» **EXERCISE DATA**:
* * * * *
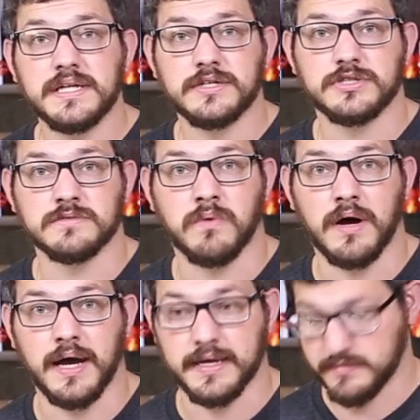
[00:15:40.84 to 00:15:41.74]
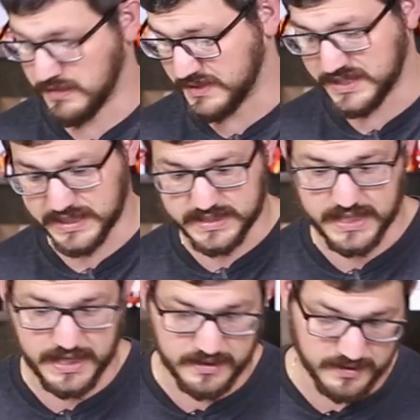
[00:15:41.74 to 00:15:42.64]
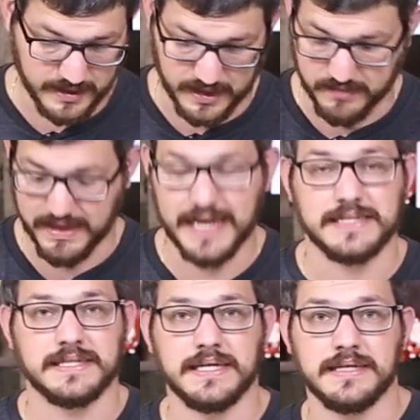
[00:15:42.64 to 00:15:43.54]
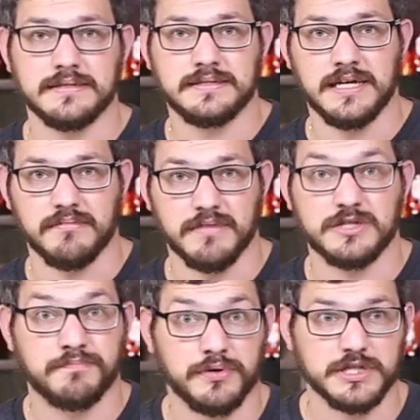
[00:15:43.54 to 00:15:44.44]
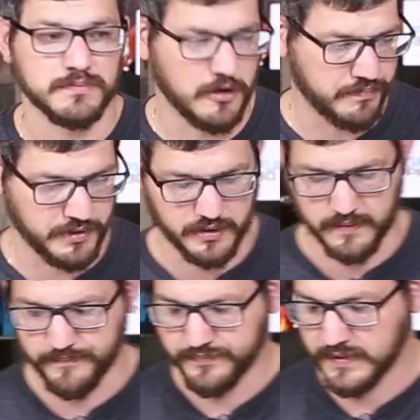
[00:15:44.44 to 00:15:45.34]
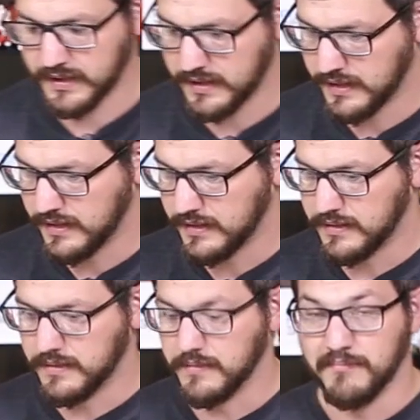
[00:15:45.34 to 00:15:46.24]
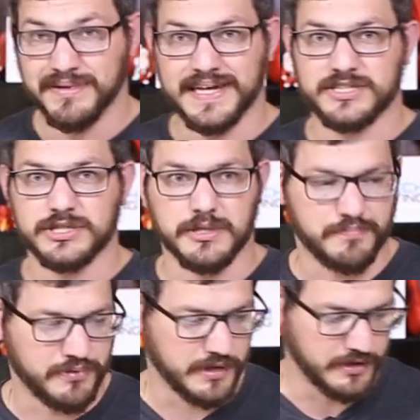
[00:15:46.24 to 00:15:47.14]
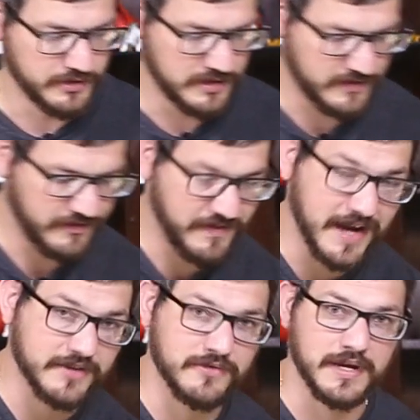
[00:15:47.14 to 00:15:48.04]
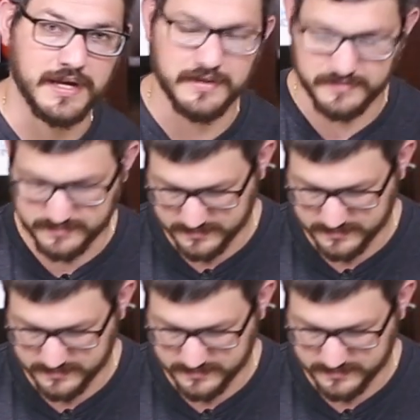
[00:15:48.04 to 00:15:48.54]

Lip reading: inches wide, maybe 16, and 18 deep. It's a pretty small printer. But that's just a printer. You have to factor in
* * * * *
An exact transcription of the listing is required, and it must contain no pictures.

» **EXERCISE RESPONSE**:
[00:15:40.84 to 00:15:41.74]
[00:15:41.74 to 00:15:42.64]
[00:15:42.64 to 00:15:43.54]
[00:15:43.54 to 00:15:44.44]
[00:15:44.44 to 00:15:45.34]
[00:15:45.34 to 00:15:46.24]
[00:15:46.24 to 00:15:47.14]
[00:15:47.14 to 00:15:48.04]
[00:15:48.04 to 00:15:48.54]

Lip reading: inches wide, maybe 16, and 18 deep. It's a pretty small printer. But that's just a printer. You have to factor in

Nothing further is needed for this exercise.